Océane - Il y a des commentaires masculins qui peuvent m’énerver et qui peuvent même venir d’hommes politiques. Ces garçons ou ces hommes me parlent de vaisselle, de cuisine. J’ai eu des réactions du style : « le ménage, il se fait pas » ou encore « c’est qui qui étend ton linge ? ». C’est leur choix de s’exprimer et je ne réponds pas. Je les ignore. Mais j’estime qu’ils n’ont aucun respect. Je peux être agricultrice et m’occuper de ma vaisselle et de mon linge.
. Votre modèle sur les réseaux sociaux, un exemple à suivre ?
Océane - Non, je n’ai pas vraiment de modèle parce que je n’ai pas vu beaucoup de femmes quand j’ai commencé. Pour moi, l’exemple à suivre n’est pas dans les réseaux sociaux, c’est celui de ma maman. Elle a vécu plein de choses difficiles mais elle n’a jamais baissé les bras. Elle sait toujours rester forte. C’est mon exemple au quotidien.
. Quel a été votre déclic pour vous lancer ?
Océane - Ce sont les moqueries que j’ai subies. Je me suis dit qu’il fallait réagir. Je me mets à la place des autres filles qui voudraient qu’on les soutienne. Je me demande « comment elles vont faire, comment elle-vont se battre ? ».
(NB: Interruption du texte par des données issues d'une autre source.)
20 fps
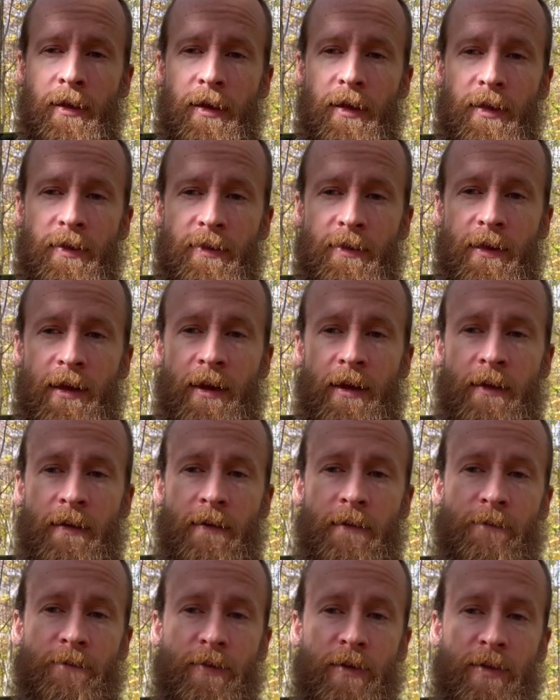and then
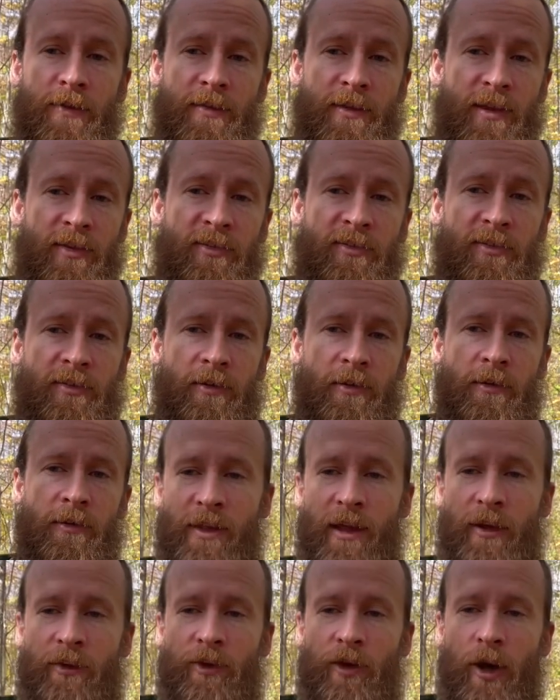for this suit,
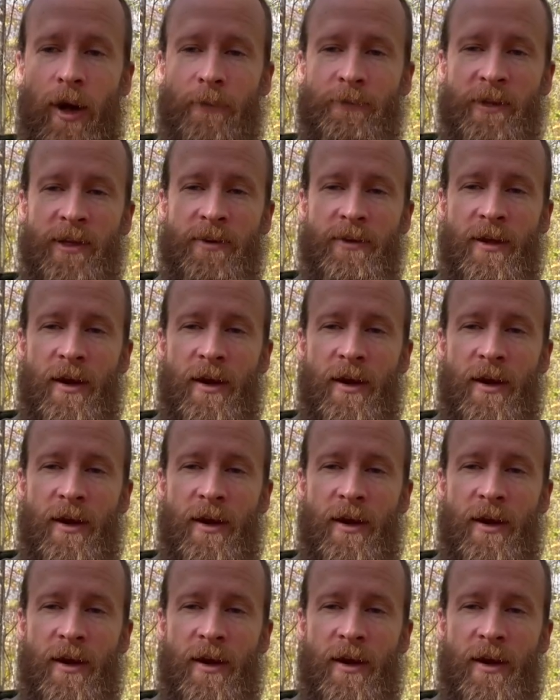they adopted the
. Combien de temps passez-vous par jour sur les réseaux sociaux ?
Océane - J’ai ralenti un peu le rythme depuis mon installation. J’y passe en moyenne 1 h 30 par jour. Un peu dans la journée mais surtout le midi quand je mange et le soir. J’aime les réseaux sociaux et il n’y a pas de raison d’arrêter.
. Quels conseils donneriez-vous à un agriculteur ou une agricultrice qui veut se lancer ?
Océane - De ne pas se laisser décourager par les autres, de ne pas avoir peur de critiques, de ne pas s’empêcher de faire des choses qu’on a envie de faire.